Мне вот только что в голову пришло. А почему это на моей памяти ни разу на обеих колхозных пасеках мёд не качали в один и тот же день? Случайно ли это? Не тайный ли то умысел был наших постоянно сменявших друг друга председателей колхозных дяди Васи Дикушина и дяди Саши Маркина (тоже оба с фронта с медалями на груди в родное село явились)? А чего хитрого-то в такой догадке? Ведь все мы, аскульская детвора, были им  если не родня (а тогда у нас на селе аж до четвёртого колена иные роднились!), то соседи, дети-внуки друзей-товарищей, а ещё и отпрыски тех когда-то (да и совсем недавно!) красных девиц-селяночек, за которыми они  тогда «ухлыстывали».

Потом я интересовался у своих солдат, а до этого у насельников рабочих общежитий: такого «разбазаривания» мёда в совхозах не допускалось. То были государственные хозяйства, а не колхозная община-«вольница»           

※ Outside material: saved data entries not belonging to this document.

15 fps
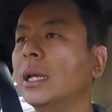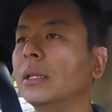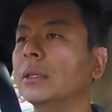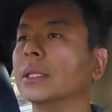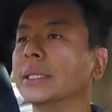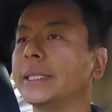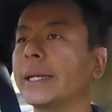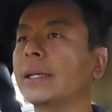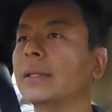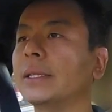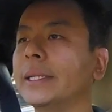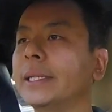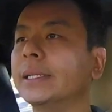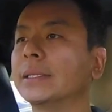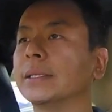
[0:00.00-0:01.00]
The second
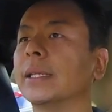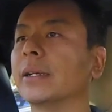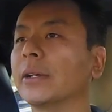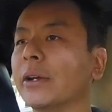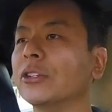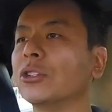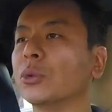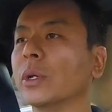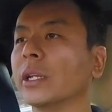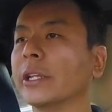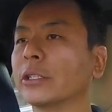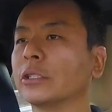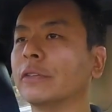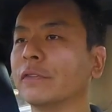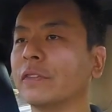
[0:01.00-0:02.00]
thing is they're going to
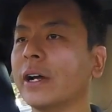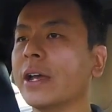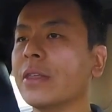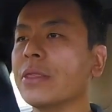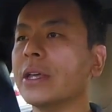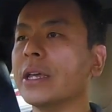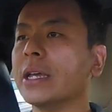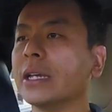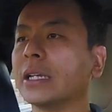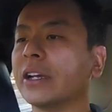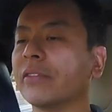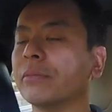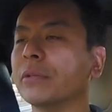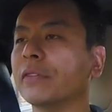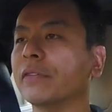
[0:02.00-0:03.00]
electrify their
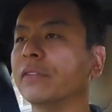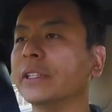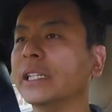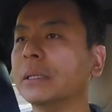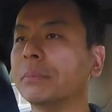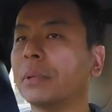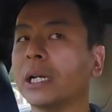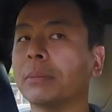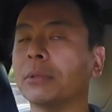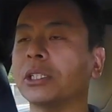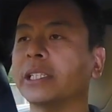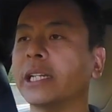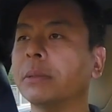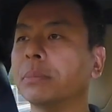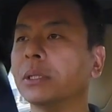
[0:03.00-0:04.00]
government fleet by up to
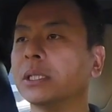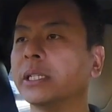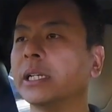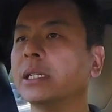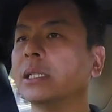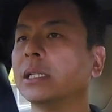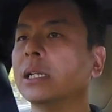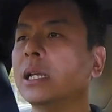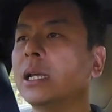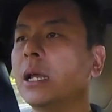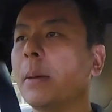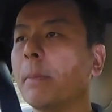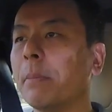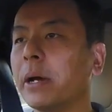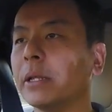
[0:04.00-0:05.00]
10%
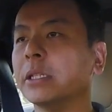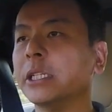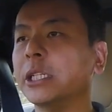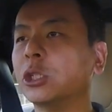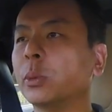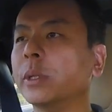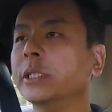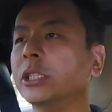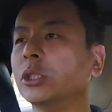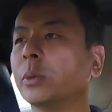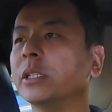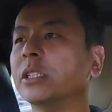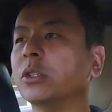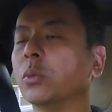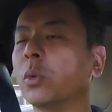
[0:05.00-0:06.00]
by the year
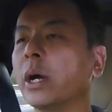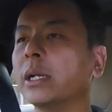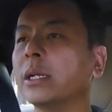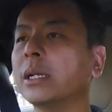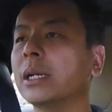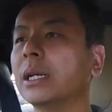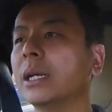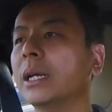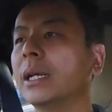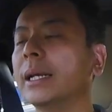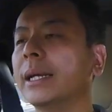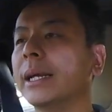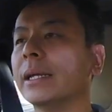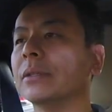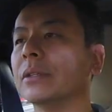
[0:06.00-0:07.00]
2021.
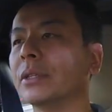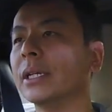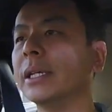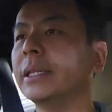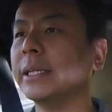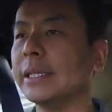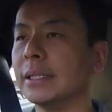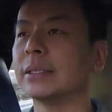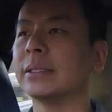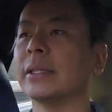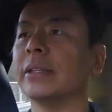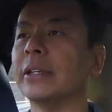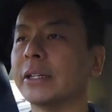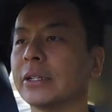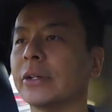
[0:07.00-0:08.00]
And the third thing is
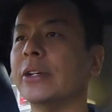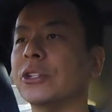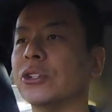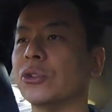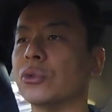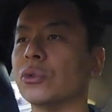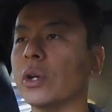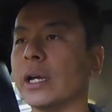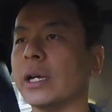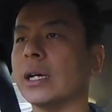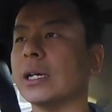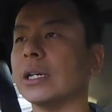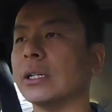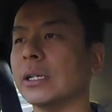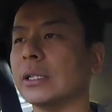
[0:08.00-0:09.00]
that they're going to
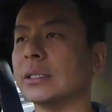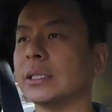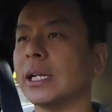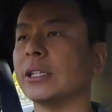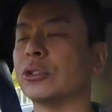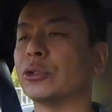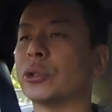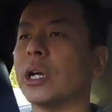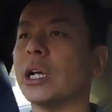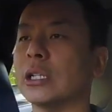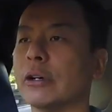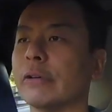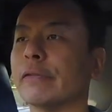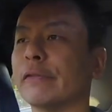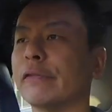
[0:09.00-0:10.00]
start a
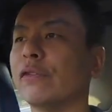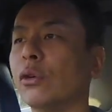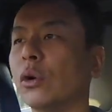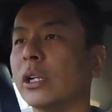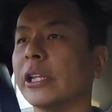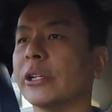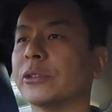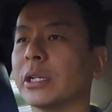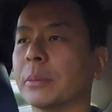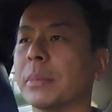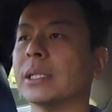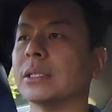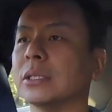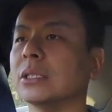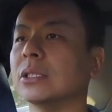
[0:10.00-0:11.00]
trial of 4 electric
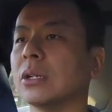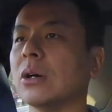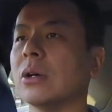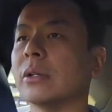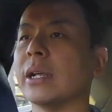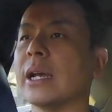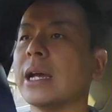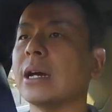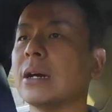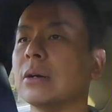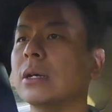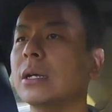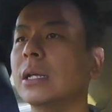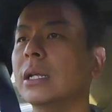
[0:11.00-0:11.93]
buses on our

И в самом селе немало пасек стояло. И сборы мёда большие были. Дело в том, что чуть ли не половину каждого огорода занимал подсолнечник – отличнейший медонос (не говоря уже о постатях тыкв, зело-зело «уважаемых» пчёлами-то!). Что, мои односельчане тогдашние так любили лузгать подсолнечные семечки? На продажу они шли – в Самару и в тот же Жигулёвск (вон сколько жигулёвцев-то, сказывают, зубами мучаются, а то и совсем обеззубели, их щёлкаючи тогда!). На что было покупать в той же Самаре, в том же Жигулёвске одёвочку-обувочку и тот же сахарок – на трудоднёвые палочки?! А посему, как это ещё на моей памяти заведено было, на Первый Спас, а то и прямо во время качки - разносить по соседям стаканы и кружки с медком: вот, мол, вам «компенсация» за укусы наших пчёлок..             

Вот есть которые своих благоверных   кисаньками-кошечками, ласоньками-ласточками, а то и заиньками обольстительно-ласково величают, а умственные и понимающие рачительных да непраздных жёнушек – пчёлками. Пчёлка, она не только трудолюбивая да ухватистая – она (вот ведь какая толерантная-то!)  ни за что, ни про что  никогда не ужалит. А вот кисаньки да ласоньки,  чуть что, как солдат по тревоге за ружьё, сразу же за ухват  хватаются, чуть  что не по ней – как олимпийская чемпионка диски, она миски да плошки в славословца мечет.

А главное-то – с жёнушкой-пчёлкой и беда - не беда. Вон как патриарх-то о русских женщинах отозвался на встрече с молодёжью: это ещё, мол, разобраться надо, кто в лихие девяностые  сильным полом-то показал себя.